Apply switching fxn - Githubissues

Apply a switching function to erfc reaction field, so that energies (and a couple derivatives) go to zero at cutoff.

Main considerations:

Introduce a minimal change to the current f(x) = erfc(2*x) damping function.
Respect boundary conditions f(cutoff) = 0, f'(cutoff) = 0, f''(cutoff) = 0

Implementation approach:

Make minimal modifications to the (unused) heuristic switch function cos(0.5*pi*dij^8)^2 that's been in nonbonded.py for a few years, so that it has desired boundary conditions:
- replace dij with dij/cutoff
- replace cos^2 with cos^3
Modify nonbonded.py potentials and basis functions to use switch_fn.
Modify timemachine/cpp/src/kernels/k_nonbonded_common.cuh and timemachine/cpp/src/kernels/k_nonbonded_precomputed.cuh accordingly.
- This PR increases the amount of arithmetic performed by the function real_es_factor, which is called for every interacting particle pair and is under significant performance pressure.
- This PR already reflects several performance suggestions from @proteneer, esp. a helpful suggestion to use the __sincosf intrinsic.

Current state:

Not performance-neutral
- Slows down MD by ~5-10% across the range of conditions in test_benchmark.py
Not tech-debt-neutral
- Currently hard-codes cutoff=1.2. TBD: decide if we want to hard-code cutoff=1.2 as a project-wide constant, or modify real_es_factor etc. to accept cutoff as a parameter. (Note: the DHFR benchmark runs silently with cutoff=1.0.)
- Increases the number of device function definitions in timemachine/cpp/src/kernels/k_nonbonded_common.cuh.
Tests not passing
- du_dp failing (but maybe a false positive, close to test threshold)
- bitwise tests have yet to be updated

Significance:

The size of the cutoff artifact was approximately 0.05 kJ/mol for a typical particle pair (assuming TIP3P oxygen charges, beta=2.0/nm, cutoff=1.2nm).
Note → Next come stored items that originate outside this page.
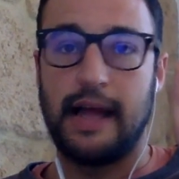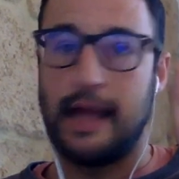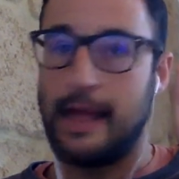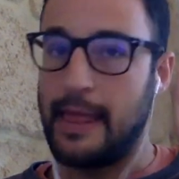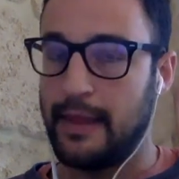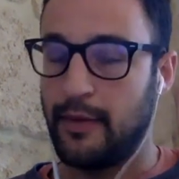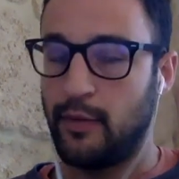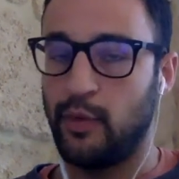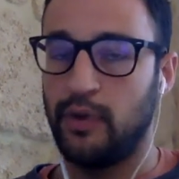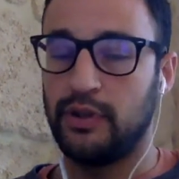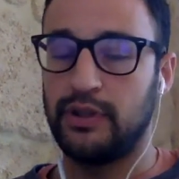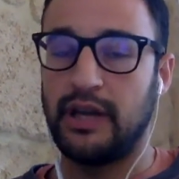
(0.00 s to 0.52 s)

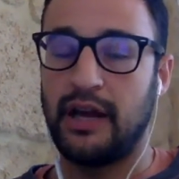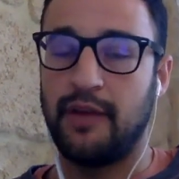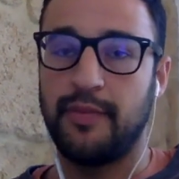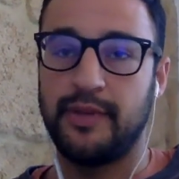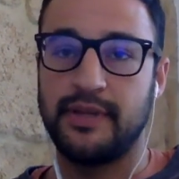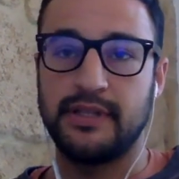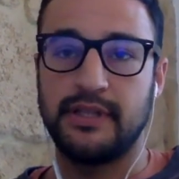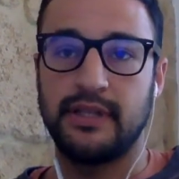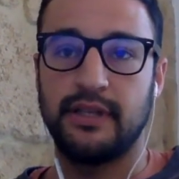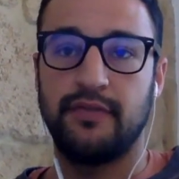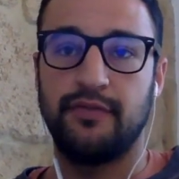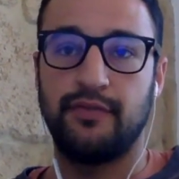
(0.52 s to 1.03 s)
What
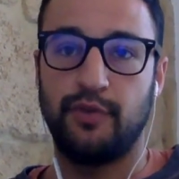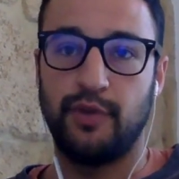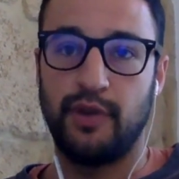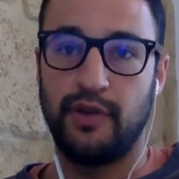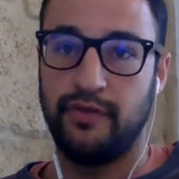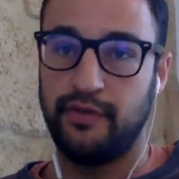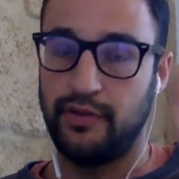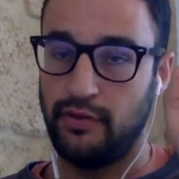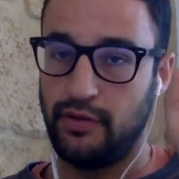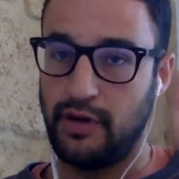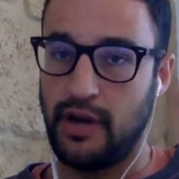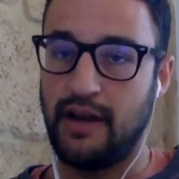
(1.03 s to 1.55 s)
happens
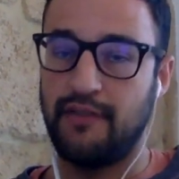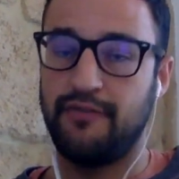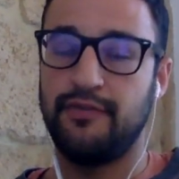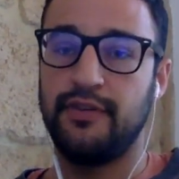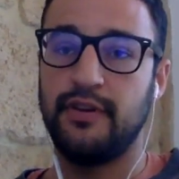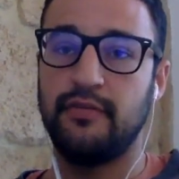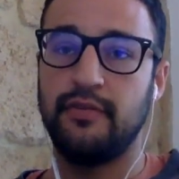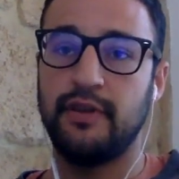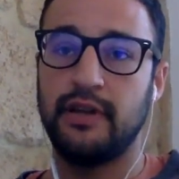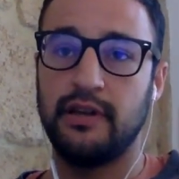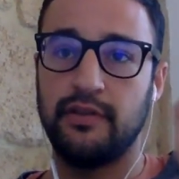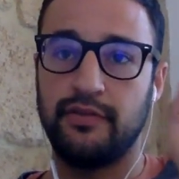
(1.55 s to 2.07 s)
if you have
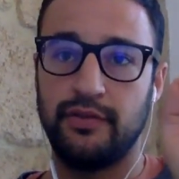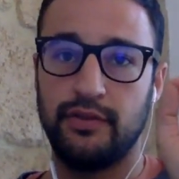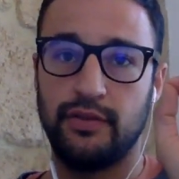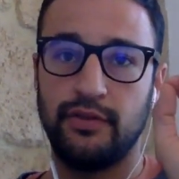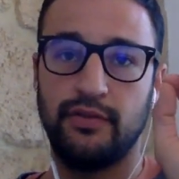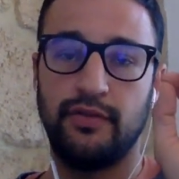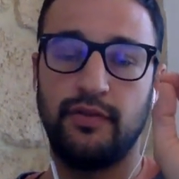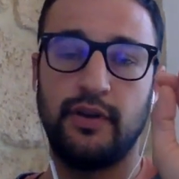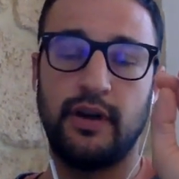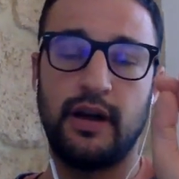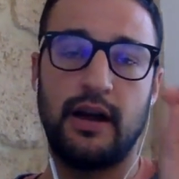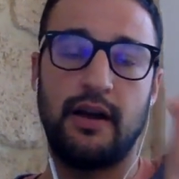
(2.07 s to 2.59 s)
fever, if you
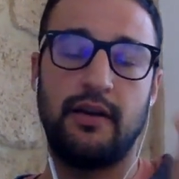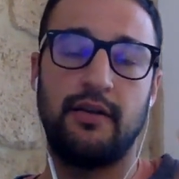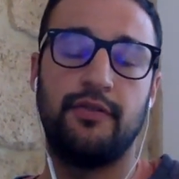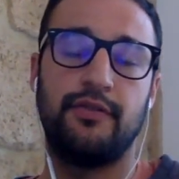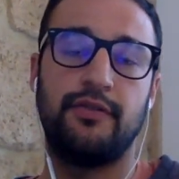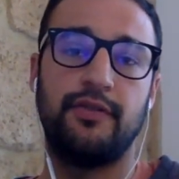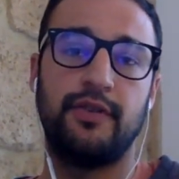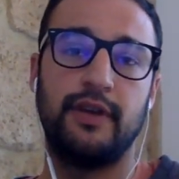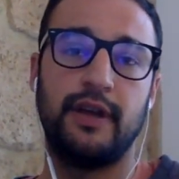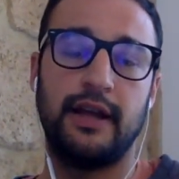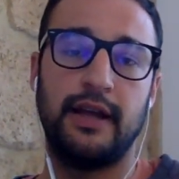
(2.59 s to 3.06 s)
have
When summed over a large number of pairs, or when the charges are larger, energy discontinuity at cutoff may not be negligible.
VelocityVerlet energy conservation was poor. (Fluctuations of 10s of kJ/mol on master when cutoff=1.2nm, dt=0.1fs. If cutoff is doubled to 2.4nm or if this switch fn is applied, energy fluctuations are on the order of 0.1 kJ/mol.)
Nonphysical RDF artifacts were measurable at cutoff when bulk water is sampled with MD. (And very different RDF artifacts appeared when sampled with MCMC.)
I believe the associated numerical artifacts may have led to inaccurate impressions about feasibility of certain classes of methods, e.g. that HMC (and possibly other MD/MC combinations) were infeasible in TM. For example, because energy fluctuations with VelocityVerlet were large even when the timestep is small, HMC appears to have an infeasibly low acceptance rate in TM, but this is resolved when the cutoff is increased or when a switch function is applied.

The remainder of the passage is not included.